Pero en seguida mis pensamientos se van por otros derroteros, el cuerpo relajado, un trozo de sábana cruzando desganadamente por el estomago, la tibieza de la mañana donde el ventilador y el aire acondicionado se encargan de crear el ambiente adecuado. A mi alrededor el mundo es blanco, cierro los ojos y es más blanco todavía, ahora es el blanco de las nubes tras el ojo de buey de la ventanilla del avión, grandes y vaporosas nubes que rasgan las alas del avión una y otra vez, un bello paseo, mientras hace tiempo para aterrizar, vuelo sin ruidos de motores, como un ala delta recreando su vuelo entre las torres de los cúmulos de nieve.

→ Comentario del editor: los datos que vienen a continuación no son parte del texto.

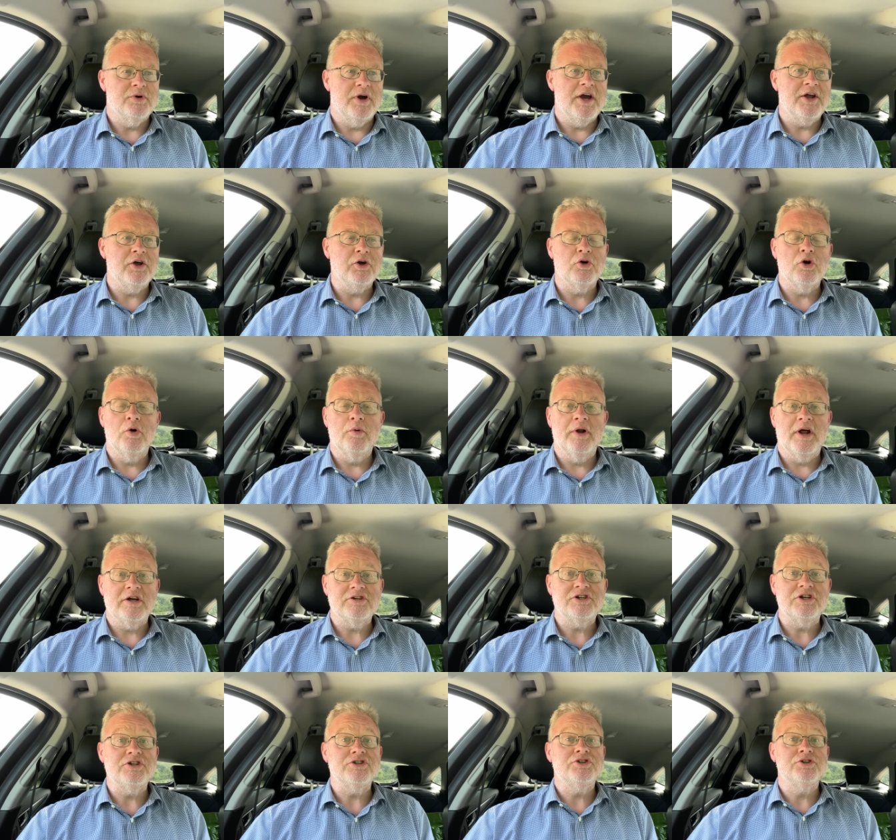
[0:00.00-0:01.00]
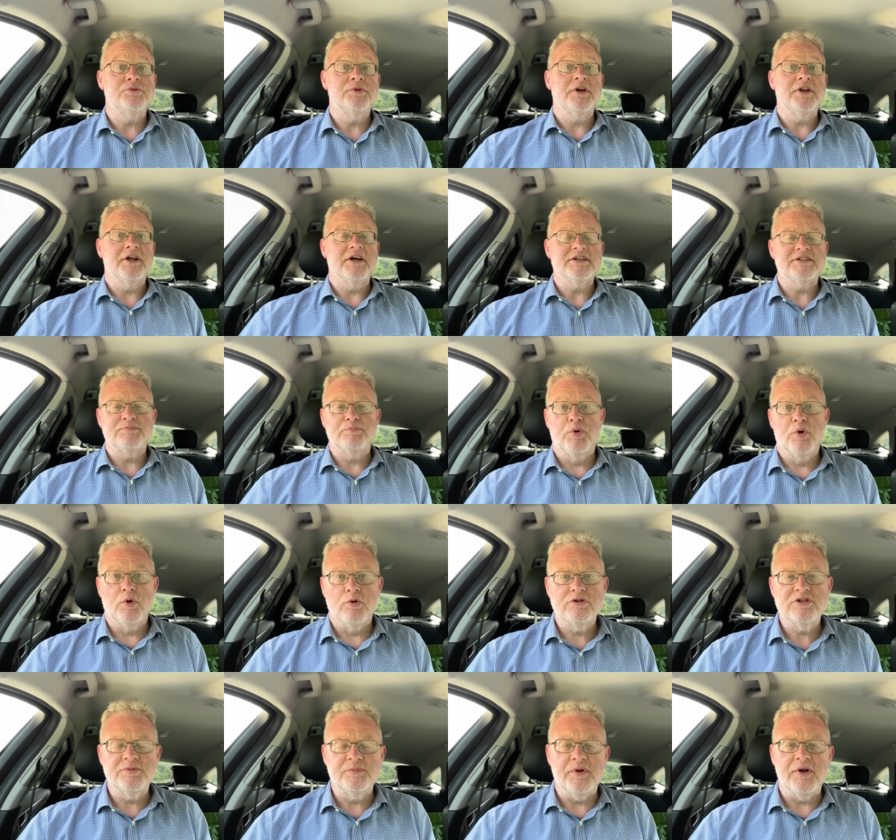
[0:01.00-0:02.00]
I had a go at actually doing this
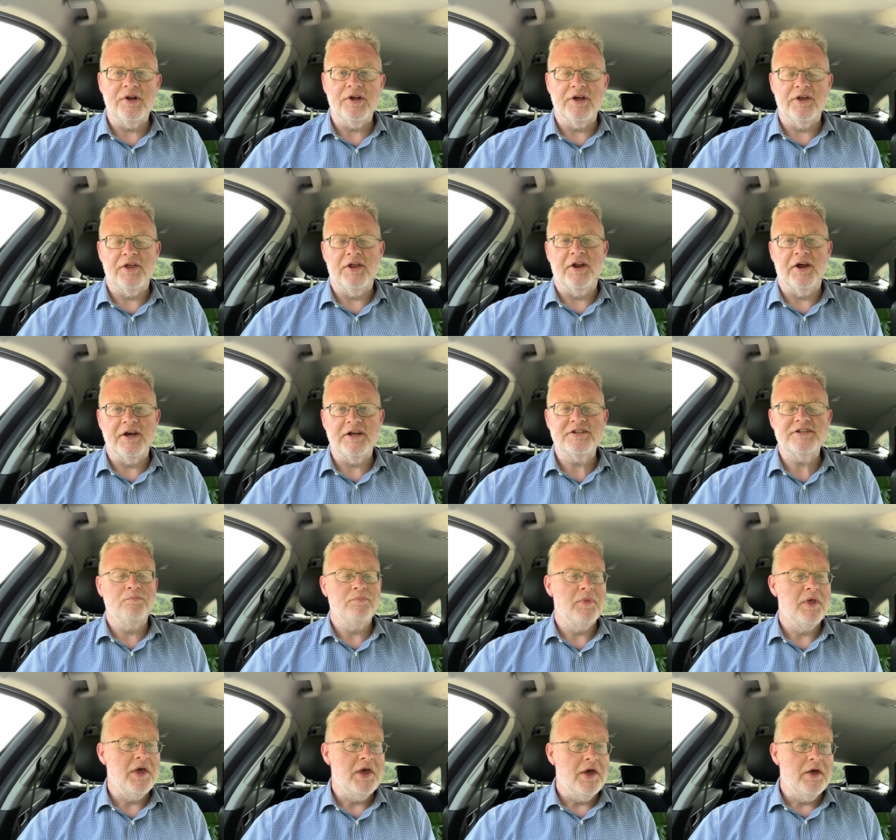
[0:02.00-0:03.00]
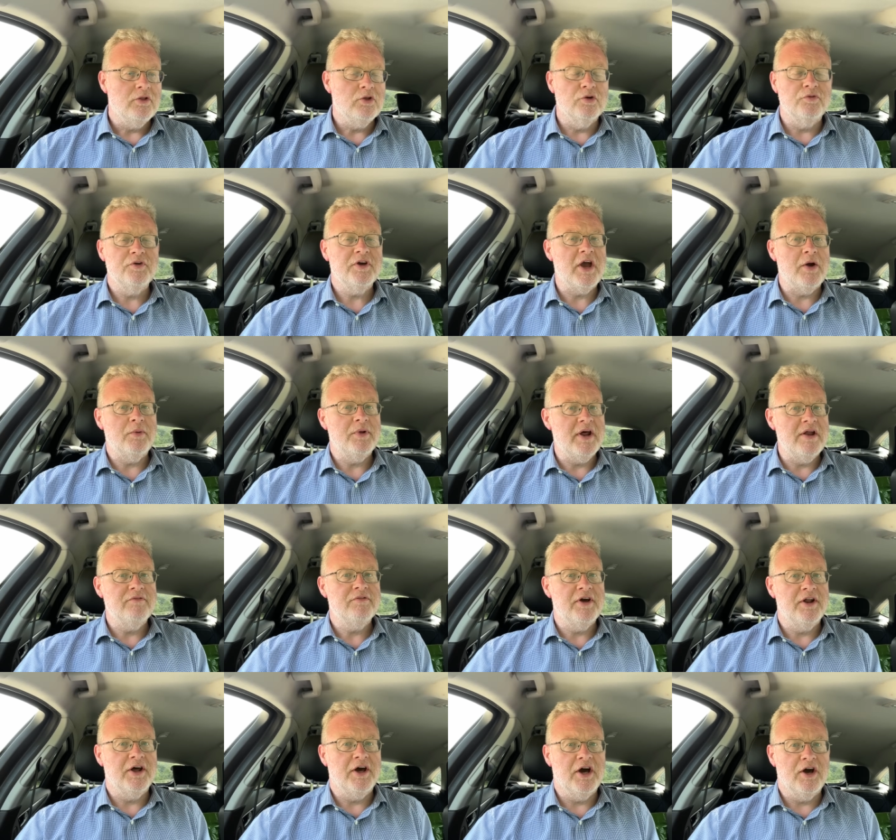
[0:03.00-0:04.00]
portable the other night. Don't forget we're
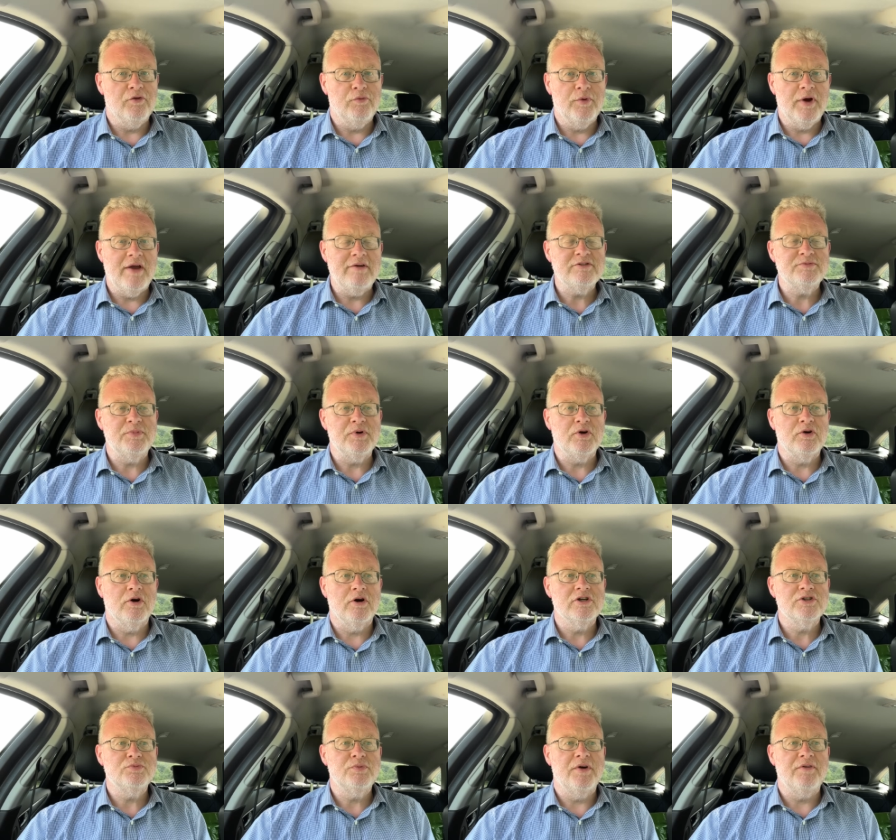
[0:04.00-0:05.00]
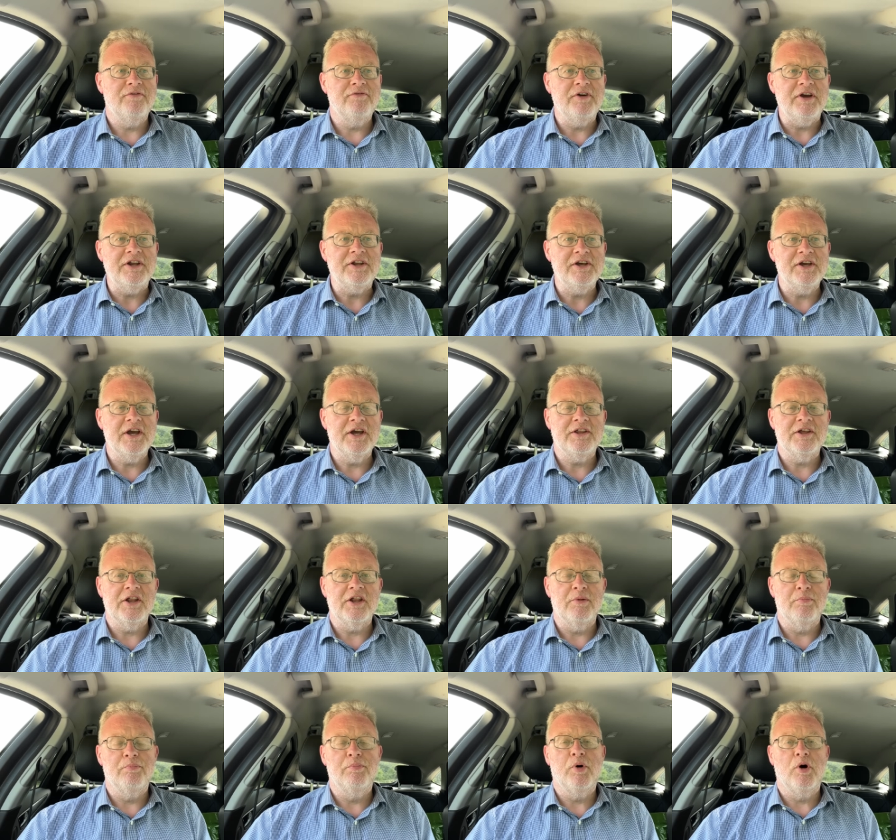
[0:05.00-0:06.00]
half waves because we're feeding it at
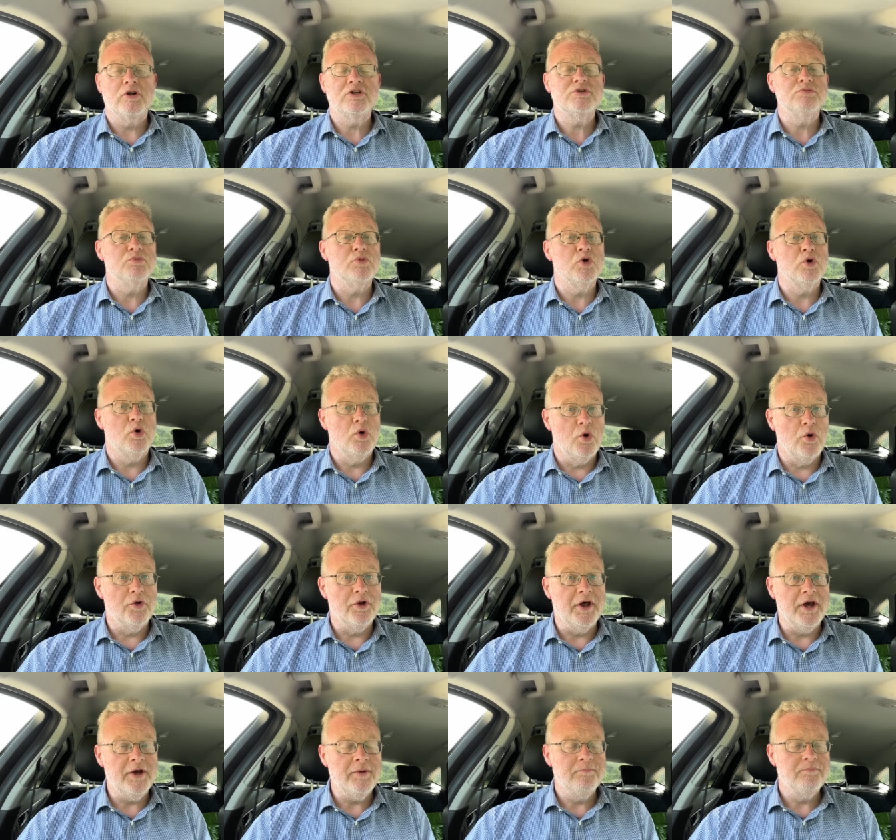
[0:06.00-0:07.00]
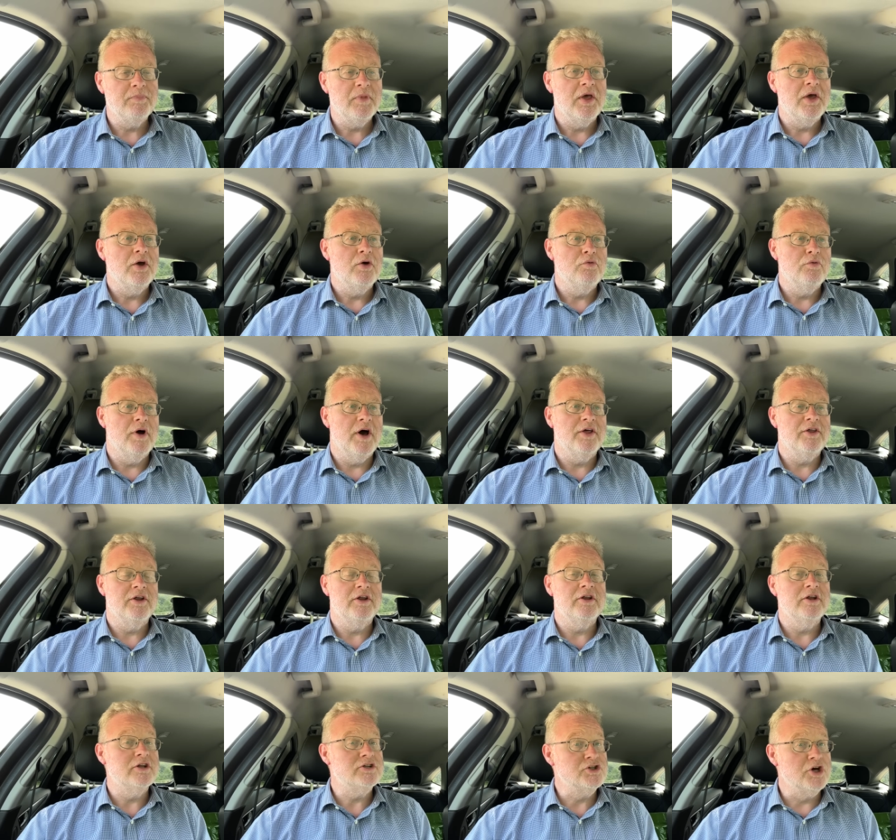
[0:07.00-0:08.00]
the bottom corner rather
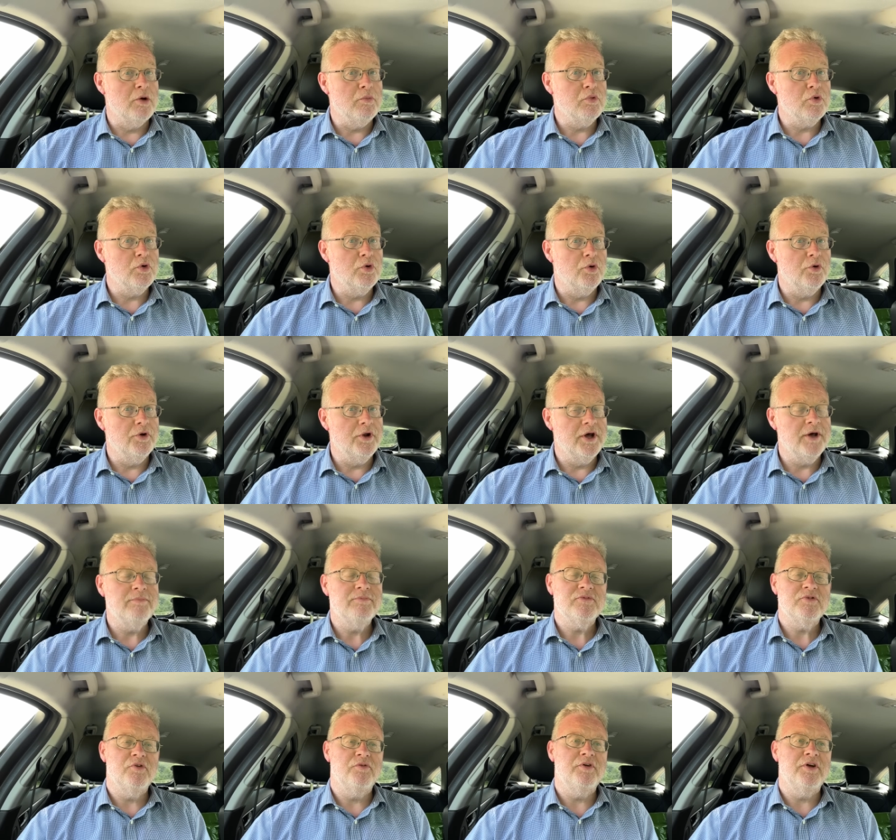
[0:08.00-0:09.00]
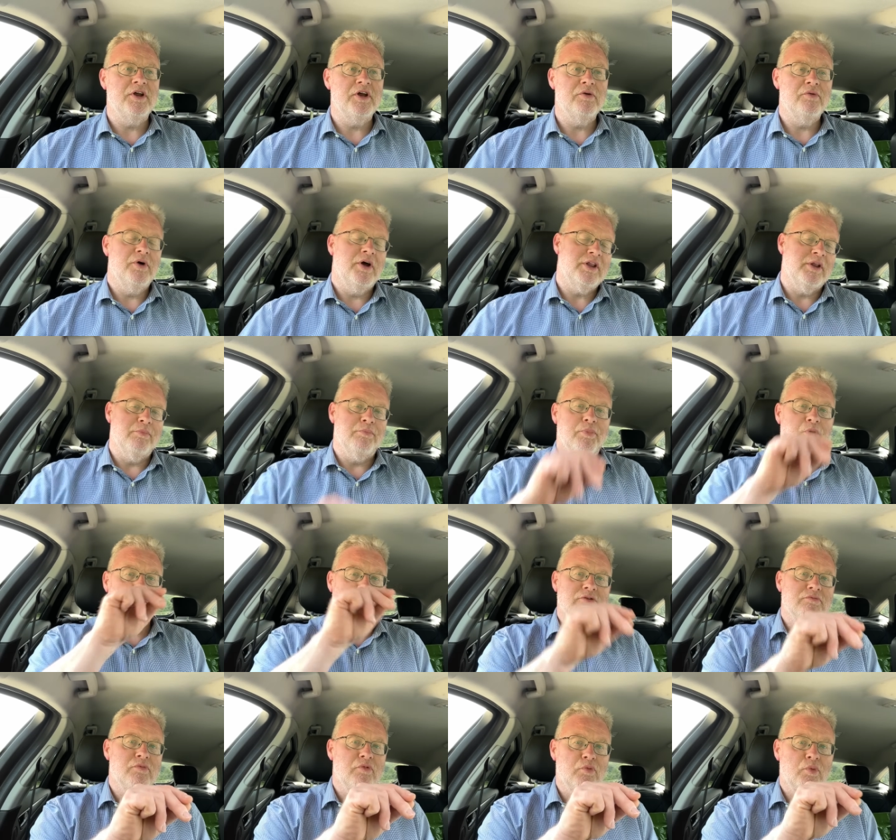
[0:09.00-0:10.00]
than the top corner. So we're feeding it at the
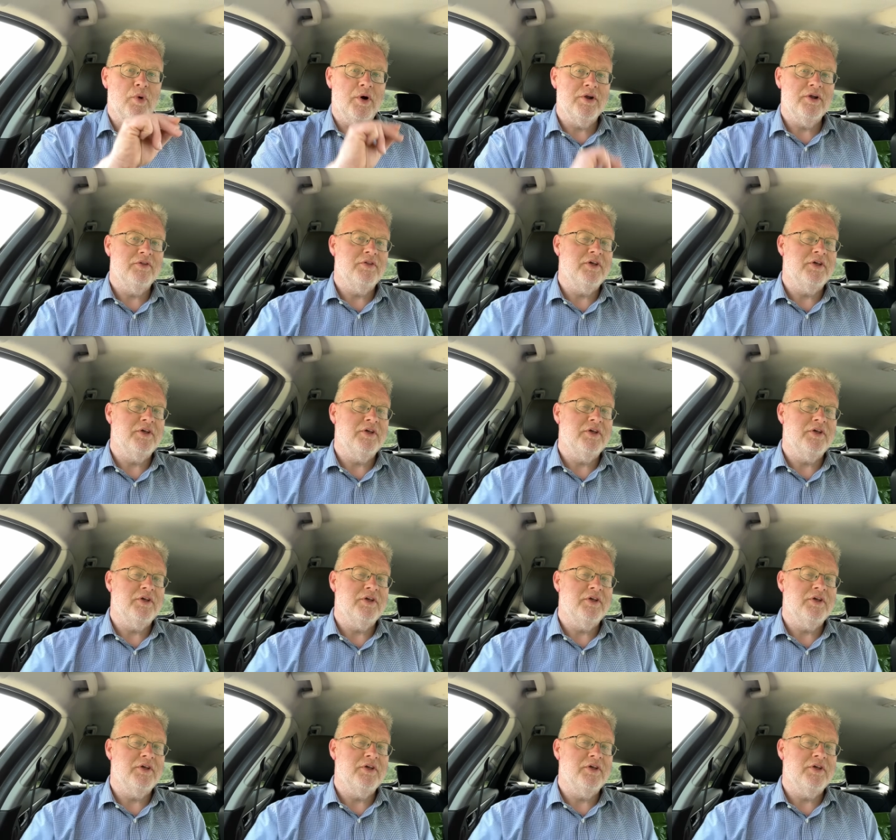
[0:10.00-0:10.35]
bottom of one of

Sensaciones, dejad que los niños se acerquen a mí, sensaciones, versos que van y vienen como el suave roce del ala de la paloma. El tiempo no existe, sólo le falta al momento el lejano tañir de unas campanas, la monótona voz del muecín expandiéndose desde el minarete de una mezquita por el aire de la mañana. Mañana de gracia, mañana cargada de sensualidad. Y sigo preguntándome: sí, ¿Cómo hacer poesía con la vida? ¿Cómo haré poesía con estos días que están por llegar? ¿Qué deberé hacer, no tanto para escribirla o ponerla a rodar, como para propiciarla? Cómo habré de organizar mis jornadas de viaje para que la música suene con más intensidad, más bellamente, porque si la belleza y su gozo ha de ser el fin esencial de todo viaje, y la vida no es otra cosa que un largo viaje, algo habrá que hacer, digo yo, para reconducir el asunto de manera que no sólo ya todos los días de la semana sean domingo sino que además serán necesarios domingos aseados y limpios donde puedan suceder hechos sembrados de pequeñas pasiones, donde puedan degustarse golosinas y en dónde pequeños anapurnas puedan poner a prueba nuestras capacidades y nuestro esfuerzo; sí, que no se nos llenen de herrumbre los pensamientos, domingos en donde por la tarde se pueda salir a bailar y a contemplar los fuegos artificiales mientras damos lametazos a un helado de vainilla. Hoy es domingo y mi yo y mi cuerpo se acaricia y mientras éste último cierra los ojos para sentir intensamente el instante, el otro piensa en dejar ya de escribir no vaya a ser que la escritura le espante ese sorbete de limón que le trajo a lo labios la mañana y que sorbo a sorbo está refrescándole todos los poros de la piel. Es mediodía.